Despite these challenges, Celi is excited about AI’s potential. “We have an immense opportunity to start with a clean slate and truly improve the way we learn.”
A few years ago, Celi began teaching courses in AI at MIT. Because the field is moving so fast, he teaches his students how to think critically.
“We need to teach our students how to ask the right questions, how to be able to evaluate those answers, how to know when their understanding of a problem is limited, how to seek help and how to seek other expertise to be able to come up with a good study design,” he said.
Celi’s team created several publicly available databases, including the Medical Information Mart for Intensive Care (MIMIC), a freely available, de-identified, electronic health record dataset. More than 10,000 papers have cited the database.
His lab regularly organizes “datathons,” where experts from data science and healthcare backgrounds come together to attend workshops and evaluate the performance of AI models in different medical fields. An upcoming datathon will assess models for depression recognition. Patients, psychologists, social workers, psychiatrists and nurses will meet to evaluate the performance of the models.
Currently, Celi is measuring the impact of these events. He’s found attendance increases the chances scientists work with others outside their specialties.
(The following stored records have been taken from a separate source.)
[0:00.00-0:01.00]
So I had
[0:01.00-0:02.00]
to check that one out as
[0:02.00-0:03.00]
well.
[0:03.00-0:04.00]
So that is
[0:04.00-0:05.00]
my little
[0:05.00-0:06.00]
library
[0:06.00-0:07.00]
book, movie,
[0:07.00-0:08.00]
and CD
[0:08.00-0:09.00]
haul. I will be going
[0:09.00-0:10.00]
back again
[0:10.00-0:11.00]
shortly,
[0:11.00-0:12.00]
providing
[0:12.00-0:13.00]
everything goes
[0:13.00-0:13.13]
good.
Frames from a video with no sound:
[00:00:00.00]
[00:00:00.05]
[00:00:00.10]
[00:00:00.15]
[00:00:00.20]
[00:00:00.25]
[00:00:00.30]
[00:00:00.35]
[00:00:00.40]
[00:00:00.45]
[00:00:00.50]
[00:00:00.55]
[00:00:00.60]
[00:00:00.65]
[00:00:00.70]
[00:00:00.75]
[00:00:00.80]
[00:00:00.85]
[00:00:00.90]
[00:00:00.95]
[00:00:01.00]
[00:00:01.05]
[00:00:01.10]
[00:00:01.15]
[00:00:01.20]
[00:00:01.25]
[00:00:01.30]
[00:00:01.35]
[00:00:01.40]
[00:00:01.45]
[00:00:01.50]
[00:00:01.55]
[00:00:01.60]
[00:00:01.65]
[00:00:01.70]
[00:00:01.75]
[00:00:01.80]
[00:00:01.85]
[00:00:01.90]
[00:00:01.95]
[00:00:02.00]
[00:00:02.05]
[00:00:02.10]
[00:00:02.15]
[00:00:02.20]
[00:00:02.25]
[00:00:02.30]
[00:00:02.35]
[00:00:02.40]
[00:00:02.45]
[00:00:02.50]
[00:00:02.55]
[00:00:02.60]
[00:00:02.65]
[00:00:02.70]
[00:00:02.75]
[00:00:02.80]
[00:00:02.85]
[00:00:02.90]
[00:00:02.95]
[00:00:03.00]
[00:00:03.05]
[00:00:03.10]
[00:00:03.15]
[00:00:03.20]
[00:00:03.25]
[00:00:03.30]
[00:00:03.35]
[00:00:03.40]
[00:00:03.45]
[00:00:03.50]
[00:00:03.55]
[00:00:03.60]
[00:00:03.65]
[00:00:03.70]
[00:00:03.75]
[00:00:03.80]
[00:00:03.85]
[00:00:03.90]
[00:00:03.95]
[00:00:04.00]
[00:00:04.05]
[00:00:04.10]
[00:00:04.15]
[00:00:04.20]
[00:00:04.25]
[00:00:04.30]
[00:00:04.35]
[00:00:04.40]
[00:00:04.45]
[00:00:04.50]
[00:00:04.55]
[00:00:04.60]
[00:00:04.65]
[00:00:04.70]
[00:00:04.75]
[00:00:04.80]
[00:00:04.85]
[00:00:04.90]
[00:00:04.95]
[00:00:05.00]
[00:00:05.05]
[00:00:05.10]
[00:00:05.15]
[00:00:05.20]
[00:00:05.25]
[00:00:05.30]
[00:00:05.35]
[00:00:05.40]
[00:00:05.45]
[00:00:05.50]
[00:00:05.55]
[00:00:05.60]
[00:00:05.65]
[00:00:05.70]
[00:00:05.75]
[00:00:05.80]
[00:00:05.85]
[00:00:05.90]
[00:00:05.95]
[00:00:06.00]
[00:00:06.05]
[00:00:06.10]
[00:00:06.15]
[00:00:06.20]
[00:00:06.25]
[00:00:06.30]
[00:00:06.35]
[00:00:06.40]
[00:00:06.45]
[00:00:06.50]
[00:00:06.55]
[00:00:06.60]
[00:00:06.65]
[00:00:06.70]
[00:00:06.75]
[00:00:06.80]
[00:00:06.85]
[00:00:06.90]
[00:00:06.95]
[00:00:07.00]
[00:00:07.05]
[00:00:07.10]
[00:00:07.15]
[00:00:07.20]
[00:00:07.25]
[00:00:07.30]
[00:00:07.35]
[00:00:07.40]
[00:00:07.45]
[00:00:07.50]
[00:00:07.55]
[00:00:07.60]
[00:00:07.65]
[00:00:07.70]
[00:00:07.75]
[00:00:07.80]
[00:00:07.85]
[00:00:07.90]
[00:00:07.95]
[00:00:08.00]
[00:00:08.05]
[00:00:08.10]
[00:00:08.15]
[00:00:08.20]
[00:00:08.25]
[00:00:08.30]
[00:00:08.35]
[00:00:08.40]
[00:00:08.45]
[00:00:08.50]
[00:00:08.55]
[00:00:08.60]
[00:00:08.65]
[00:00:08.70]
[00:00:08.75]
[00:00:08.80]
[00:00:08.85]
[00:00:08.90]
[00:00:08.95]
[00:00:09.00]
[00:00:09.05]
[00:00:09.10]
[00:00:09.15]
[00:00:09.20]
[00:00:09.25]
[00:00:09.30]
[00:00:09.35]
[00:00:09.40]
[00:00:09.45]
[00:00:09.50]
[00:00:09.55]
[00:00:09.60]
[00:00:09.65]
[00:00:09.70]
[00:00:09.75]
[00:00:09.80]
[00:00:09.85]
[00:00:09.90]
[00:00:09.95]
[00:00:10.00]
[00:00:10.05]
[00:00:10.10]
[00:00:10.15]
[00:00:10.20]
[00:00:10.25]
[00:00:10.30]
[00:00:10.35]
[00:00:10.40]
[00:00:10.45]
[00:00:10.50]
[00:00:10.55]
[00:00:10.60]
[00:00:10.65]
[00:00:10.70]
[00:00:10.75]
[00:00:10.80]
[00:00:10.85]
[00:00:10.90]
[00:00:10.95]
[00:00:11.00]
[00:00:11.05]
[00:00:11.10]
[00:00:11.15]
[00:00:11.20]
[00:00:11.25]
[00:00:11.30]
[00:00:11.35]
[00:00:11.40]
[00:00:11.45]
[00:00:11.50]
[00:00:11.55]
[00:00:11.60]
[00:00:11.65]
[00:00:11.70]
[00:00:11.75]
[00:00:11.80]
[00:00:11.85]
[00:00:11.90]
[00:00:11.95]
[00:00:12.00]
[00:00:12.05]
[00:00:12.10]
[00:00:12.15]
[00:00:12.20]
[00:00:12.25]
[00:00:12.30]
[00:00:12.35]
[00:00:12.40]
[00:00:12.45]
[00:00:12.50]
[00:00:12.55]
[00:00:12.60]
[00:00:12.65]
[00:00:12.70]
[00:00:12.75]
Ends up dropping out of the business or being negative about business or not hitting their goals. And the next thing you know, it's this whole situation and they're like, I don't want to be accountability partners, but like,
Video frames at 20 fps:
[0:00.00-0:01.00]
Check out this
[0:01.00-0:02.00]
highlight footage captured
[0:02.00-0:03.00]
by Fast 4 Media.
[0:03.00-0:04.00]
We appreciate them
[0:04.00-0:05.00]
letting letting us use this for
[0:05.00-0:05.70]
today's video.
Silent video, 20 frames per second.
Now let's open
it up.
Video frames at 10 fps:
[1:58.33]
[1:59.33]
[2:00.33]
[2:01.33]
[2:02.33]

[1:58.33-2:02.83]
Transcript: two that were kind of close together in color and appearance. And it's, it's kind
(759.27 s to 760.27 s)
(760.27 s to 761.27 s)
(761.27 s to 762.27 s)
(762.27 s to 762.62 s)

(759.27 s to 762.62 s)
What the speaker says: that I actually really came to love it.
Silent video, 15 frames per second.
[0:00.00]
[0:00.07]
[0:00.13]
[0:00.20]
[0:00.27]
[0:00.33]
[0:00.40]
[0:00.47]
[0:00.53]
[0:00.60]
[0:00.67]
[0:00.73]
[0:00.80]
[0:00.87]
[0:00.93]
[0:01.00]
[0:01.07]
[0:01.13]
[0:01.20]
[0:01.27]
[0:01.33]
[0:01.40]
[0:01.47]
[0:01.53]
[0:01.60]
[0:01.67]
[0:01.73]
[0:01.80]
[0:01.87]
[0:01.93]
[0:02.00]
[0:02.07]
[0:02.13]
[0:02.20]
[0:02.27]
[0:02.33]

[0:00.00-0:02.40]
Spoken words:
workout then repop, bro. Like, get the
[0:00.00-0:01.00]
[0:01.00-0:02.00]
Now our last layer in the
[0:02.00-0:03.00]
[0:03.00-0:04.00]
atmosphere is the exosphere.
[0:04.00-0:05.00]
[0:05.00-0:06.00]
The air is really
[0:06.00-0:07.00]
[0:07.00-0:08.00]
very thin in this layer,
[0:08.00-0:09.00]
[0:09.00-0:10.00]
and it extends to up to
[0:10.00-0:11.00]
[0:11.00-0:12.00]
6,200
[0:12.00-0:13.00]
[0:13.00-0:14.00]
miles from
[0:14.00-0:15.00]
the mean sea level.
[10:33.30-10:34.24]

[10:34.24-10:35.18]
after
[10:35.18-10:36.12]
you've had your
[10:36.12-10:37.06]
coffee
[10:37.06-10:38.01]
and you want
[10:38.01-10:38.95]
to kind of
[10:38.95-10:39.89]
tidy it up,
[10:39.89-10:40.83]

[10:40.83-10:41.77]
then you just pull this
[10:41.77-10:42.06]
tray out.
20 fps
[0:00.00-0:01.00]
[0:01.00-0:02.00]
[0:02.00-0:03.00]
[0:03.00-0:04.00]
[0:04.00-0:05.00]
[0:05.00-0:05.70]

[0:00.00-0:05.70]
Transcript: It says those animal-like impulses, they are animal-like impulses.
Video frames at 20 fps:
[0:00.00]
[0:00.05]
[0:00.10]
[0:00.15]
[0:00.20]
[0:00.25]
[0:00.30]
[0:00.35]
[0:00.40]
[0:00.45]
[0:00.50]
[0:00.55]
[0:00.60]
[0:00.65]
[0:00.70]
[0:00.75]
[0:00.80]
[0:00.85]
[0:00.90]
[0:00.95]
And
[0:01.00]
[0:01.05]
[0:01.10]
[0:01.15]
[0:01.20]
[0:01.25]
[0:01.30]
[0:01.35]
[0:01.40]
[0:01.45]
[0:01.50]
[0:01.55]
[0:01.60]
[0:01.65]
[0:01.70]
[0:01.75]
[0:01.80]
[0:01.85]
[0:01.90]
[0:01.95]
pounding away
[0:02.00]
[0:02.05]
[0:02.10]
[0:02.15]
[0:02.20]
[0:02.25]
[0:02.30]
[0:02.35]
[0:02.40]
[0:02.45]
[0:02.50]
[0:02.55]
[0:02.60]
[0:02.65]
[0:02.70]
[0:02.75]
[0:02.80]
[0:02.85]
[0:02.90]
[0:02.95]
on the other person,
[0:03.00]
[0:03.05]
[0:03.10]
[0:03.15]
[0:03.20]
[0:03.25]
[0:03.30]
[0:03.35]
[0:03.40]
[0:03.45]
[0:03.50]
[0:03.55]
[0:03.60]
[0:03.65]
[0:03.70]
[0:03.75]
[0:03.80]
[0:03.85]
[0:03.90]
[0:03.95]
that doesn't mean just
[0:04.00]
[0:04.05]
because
They also bring together high school students and experts. They ask participants to read papers that have profound implications in the application of health AI. Then, they have a discussion.
“We ask students questions such as: What are the worst scenarios that could happen as a result of this? What should we do? What policies can we erect? What about guardrails and how do we change the incentive structure?”
By focusing on the ability to think critically, developers and clinicians alike will be able to take advantage of the promise AI healthcare models offer.
“There’s so much energy around AI,” Celi concluded. “I think we will be remiss if we waste that.”